Well, it likely comes down to a couple of reasons. The first, and most obvious, is for the cash payout. While publishing is still the most lucrative revenue stream for artists outside of playing live shows and doing brand partnerships, publishing is really only profitable when songs are licensed for use in advertising, film, television, or sampling in other artists’ music. However, there really are only so many opportunities available there, and things like streaming don’t generate the kind of income that actual album sales did back in the day.

As the late David Crosby wrote on Twitter when he sold his catalog, “I can’t work …and streaming stole my record money …I have a family and a mortgage and I have to take care of them so it’s my only option ..I’m sure the others feel the same.” Now that he’s gone, that cash is likely a comfort to his family — and much easier to deal with than administrating his massive catalog. As country star Travis Tritt said when he sold his catalog to Reservoir Media, “The biggest reason for me selling was not to leave a huge headache for my family that would have to try to administrate a catalog. I’d rather leave them cash.”

The other big reason stars might be selling their catalogs has to do with taxes.

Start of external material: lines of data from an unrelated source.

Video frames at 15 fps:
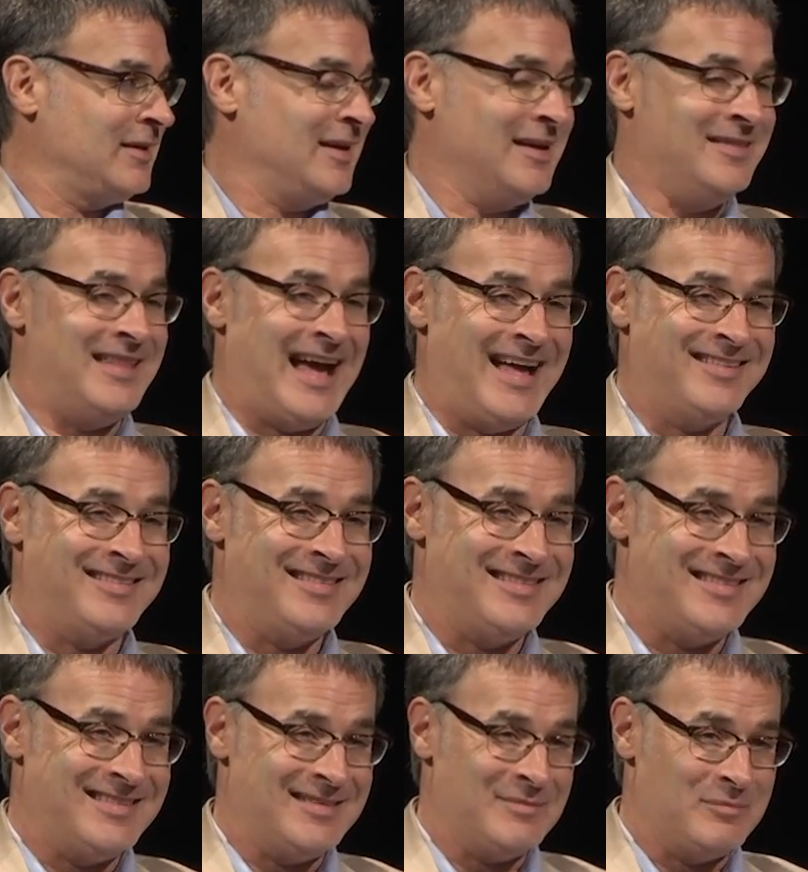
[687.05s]
And
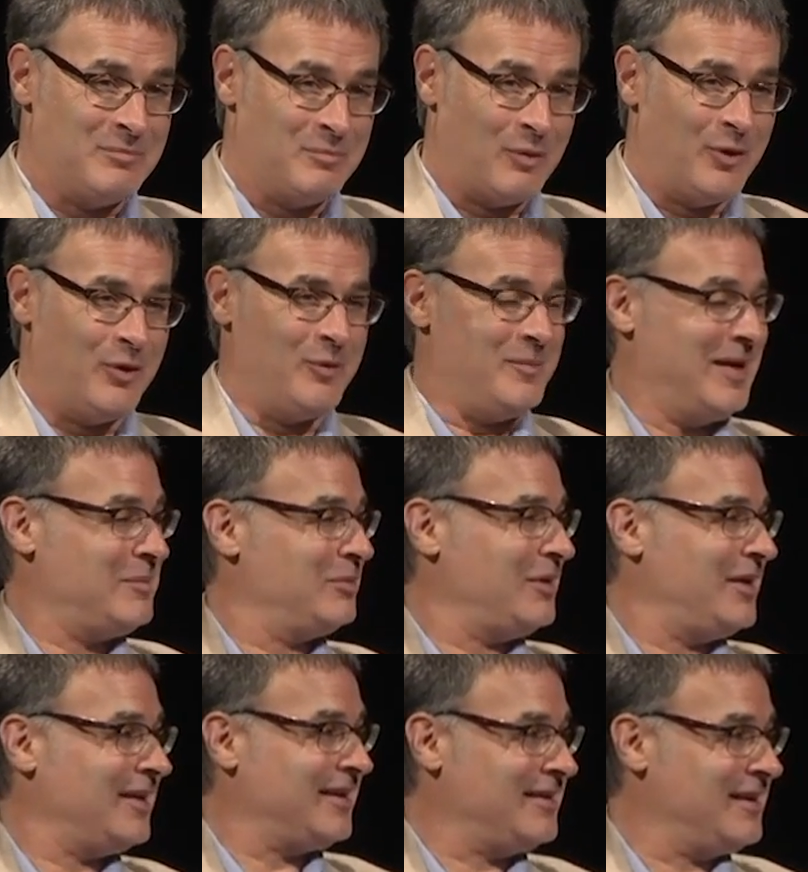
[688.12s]
that boiled my
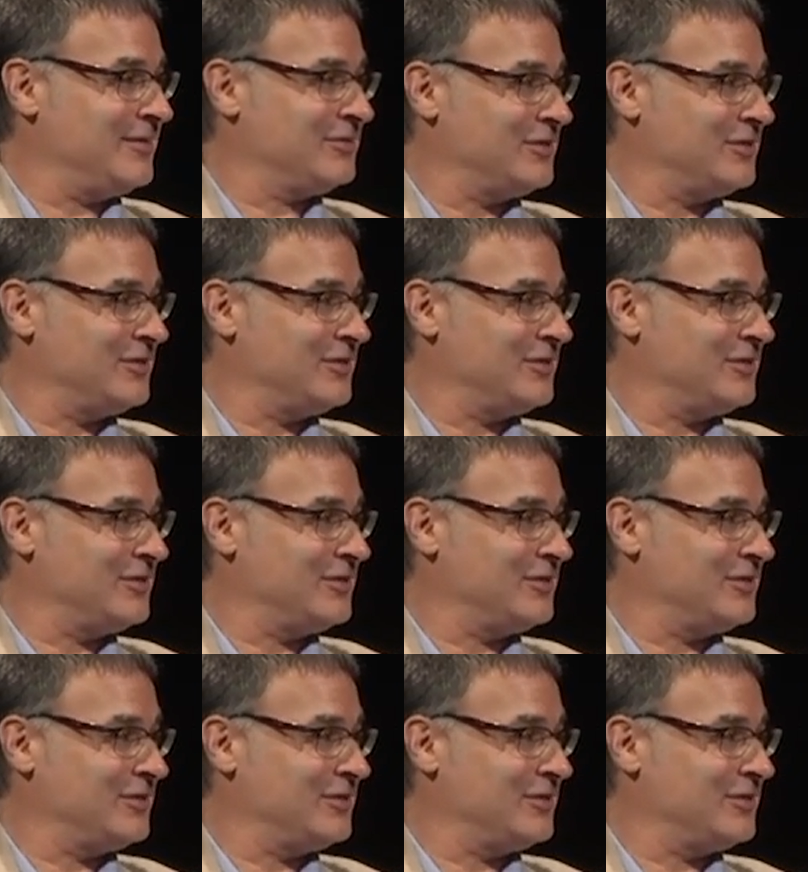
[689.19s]
blood enough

Because of the way income is taxed from royalties, artists might end up keeping more of their money by selling the publishing rights all at once. Royalty payments are viewed by the IRS as regular income, which could be taxed as high as 37 percent under current tax codes depending on how much those royalties are. However, a catalog sale is taxed as capital gains — which has a much lower max rate of 20 percent.

With the current administration working to close that loophole, many artists and their business managers view it as a limited window of time to take advantage of it, and they are doing so before time runs out. From a purely pragmatic standpoint, it also makes sense because while the long-term realization of the catalogs’ value will likely be many times when artists are being paid for them now, most artists probably won’t see all that potential — even if they aren’t as old as, say, Sting.

Getting a guaranteed eight figures now rather than a possible larger payout some indiscriminate time in the future seems like a pretty good deal. After all, you can’t take it with you and you’d rather be able to enjoy it while you’re young enough to do so. And while there may be some unintended consequences down the road — monopolies are never good — for now, it would appear to be in artists’ best interests to cash out while their hand is hot — because everyone cools off eventually.